Over the hill, through Junior Boys Village, to the “WHOA” sign, and you’ve arrived; to Riding Camp obviously! Although our “Horsey Camp,” as we like to call it, is a little off the main drag from the rest of camp, we love our Camp Friendship Riding Camp! We see our riding camp girls sporting “tube socks Tuesdays,” and performing skits at our weekly campfires. But it isn’t often they get to show their skills and talents off to the rest of us; their talent being riding a horse of course! This Friday, all of that will change. Our very own Camp Friendship’s Equestrian Center will be holding their very own horseshow!
So what exactly have our girls been doing to get ready for this awesome event? Riding Camp Supervisor, Ashley White, was kind enough to share the “run down” of their training days. The girls have riding lessons every morning and ring lessons every after noon. They then practice games that will be performed at the show such as “ride a buck” where the riders hold a strip of paper between their leg and the horse. Whoever holds the paper the longest without letting it fall wins a ribbon! Not only is this game intensely thrilling, but Ashley informed me it also helps solidify the rider’s leg position on her horse. This is all interesting information, but I was curious as to how Ashley ensures her girls can have fun as well. “For them, training is fun!” said Ashley. She explained that horseback riding is their passion, so training isn’t something they necessarily have to do, but something they love to do.

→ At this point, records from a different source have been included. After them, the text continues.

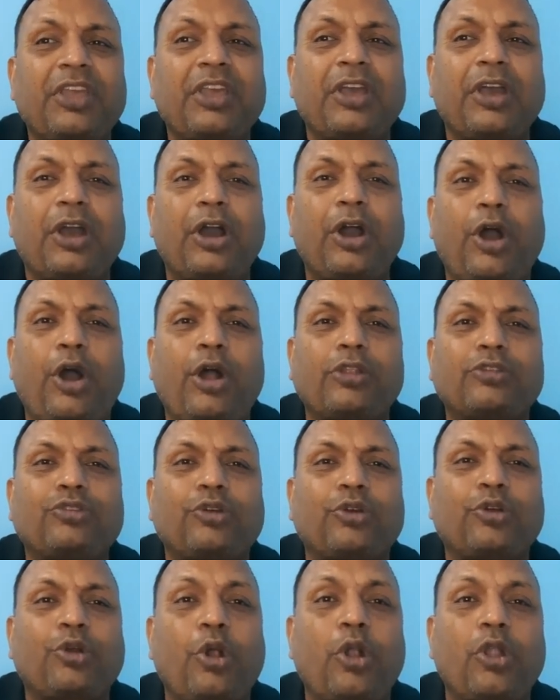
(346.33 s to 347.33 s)
uh,
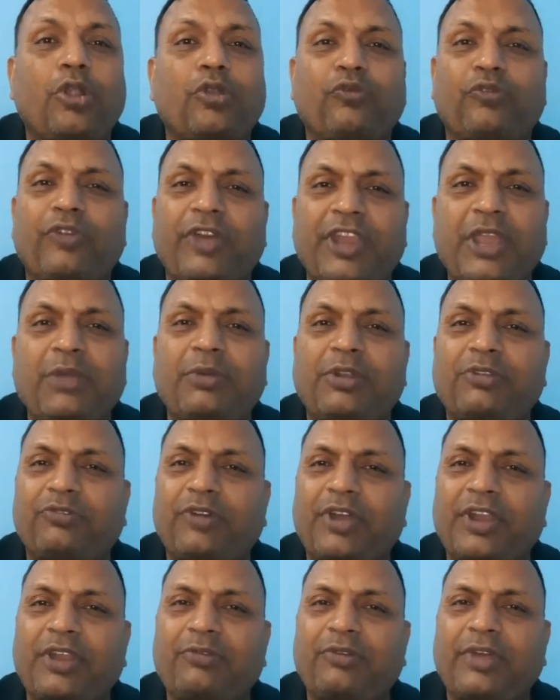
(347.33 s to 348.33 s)
also called variable
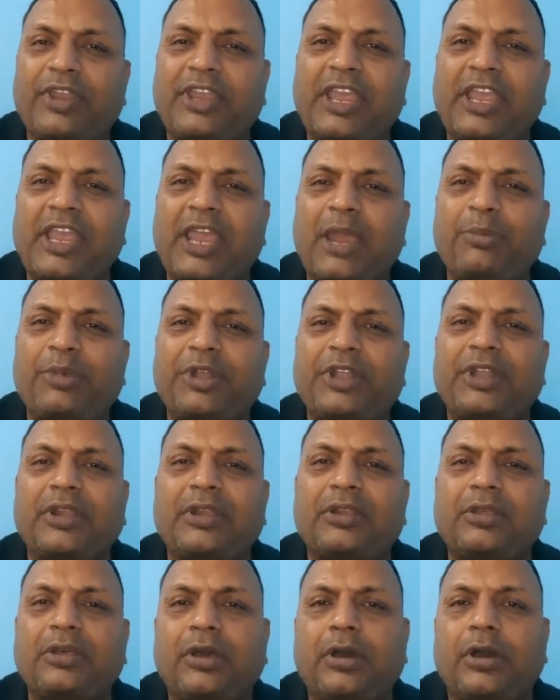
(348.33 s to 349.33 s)
working capital,
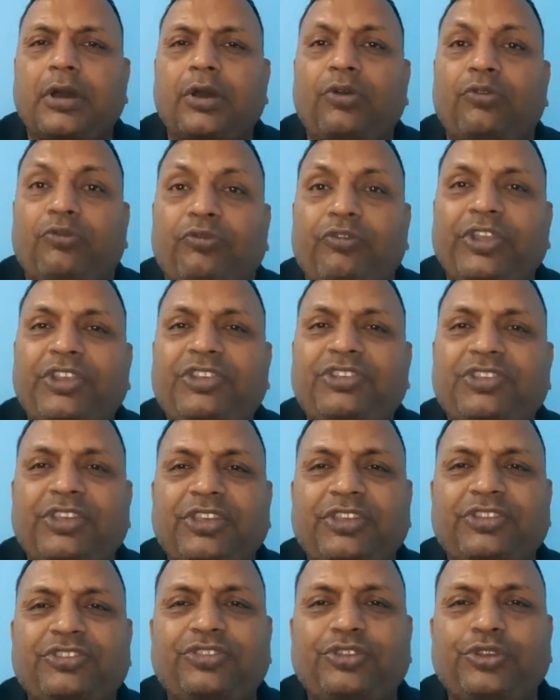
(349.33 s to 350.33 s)
uh, which
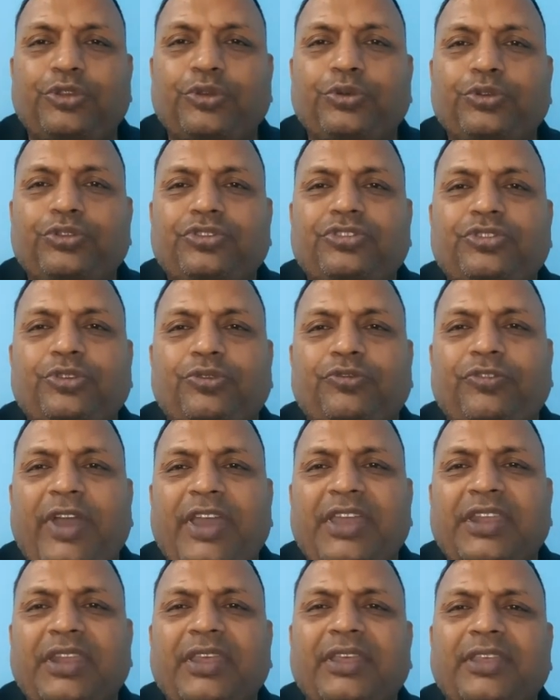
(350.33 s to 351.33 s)
is used to
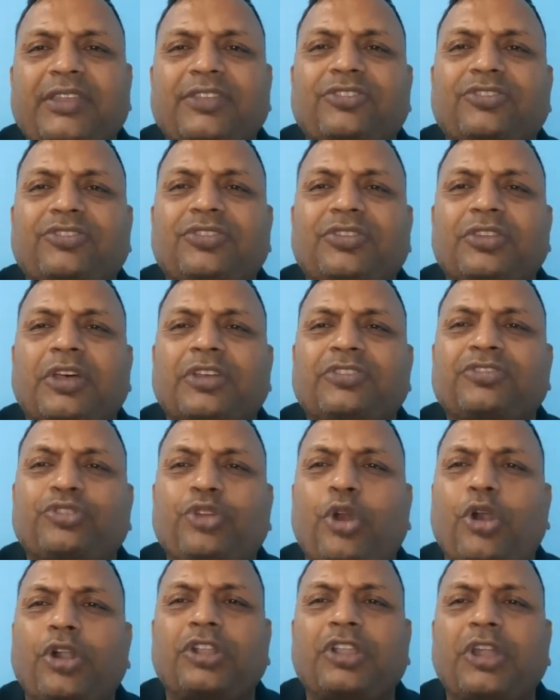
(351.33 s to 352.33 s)
finance the
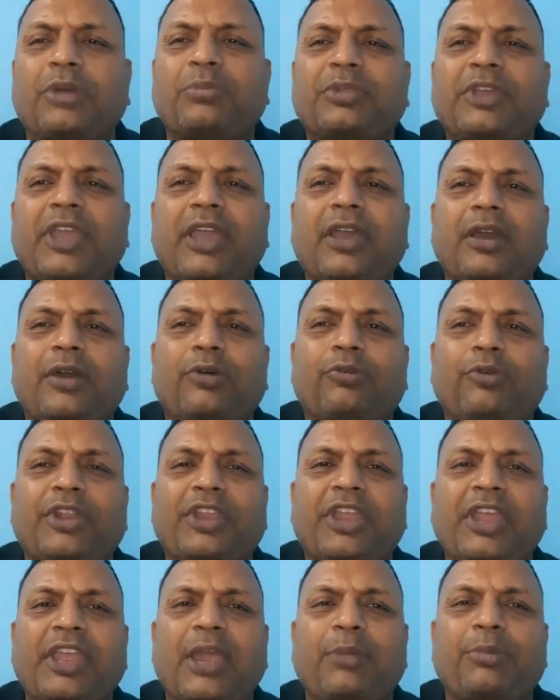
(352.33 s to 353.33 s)
short term ca- uh,
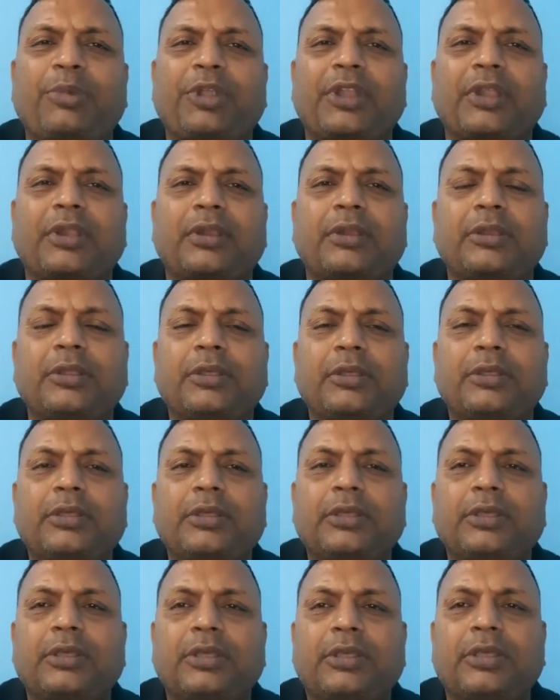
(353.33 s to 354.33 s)
working capital.
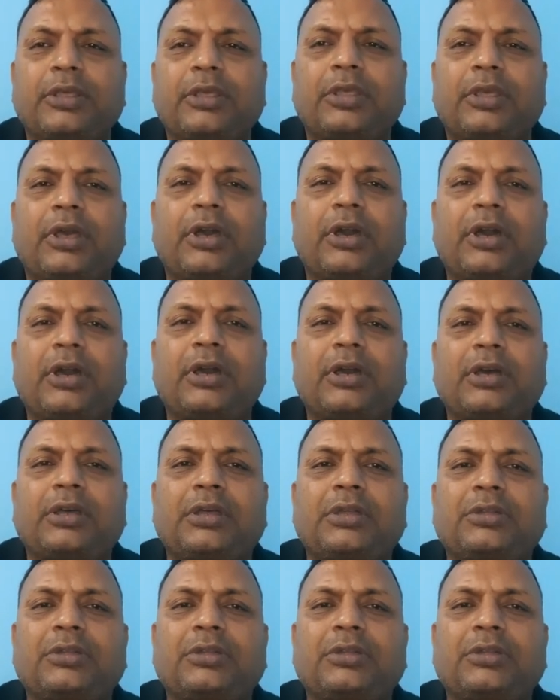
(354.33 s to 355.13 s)
Uh,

So what other benefits are these girls getting besides boosting their “awesomeness” for their horseshow? According to the site “Horse Riding Adventures,” horseback riding improves blood circulation and respiration like any exercise does. However, the rider develops better balance and posture because they are constantly having to reposition with the movement of the horse. Also, being able to build that connection and bond, and to be able to control and communicate with such a large creature takes skill. Harnessing this skill can lead to improved self-esteem and confidence. Ashley recalls, “I remember being little, and the one place I could relax was with my horse.” Ashley also shared that her girls learn great responsibility in taking care of horses. There is a lot of work to be done, and Ashley sees her girls being empowered once they achieve this work.
Well, I can’t wait to see our empowered “horsey camp” girls riding in this weeks horseshow. After talking to rider, Cece, I am especially excited for the showmanship class. “I like making my pony pretty!” exclaimed Cece! After taking countless pictures of our riding camp girls with their horse companions, I can’t wait to see both horse and rider look astounding in this week’s horse show. So, go over the hill, through Junior Boys village, to the “Whoa” sign and I’ll see you there!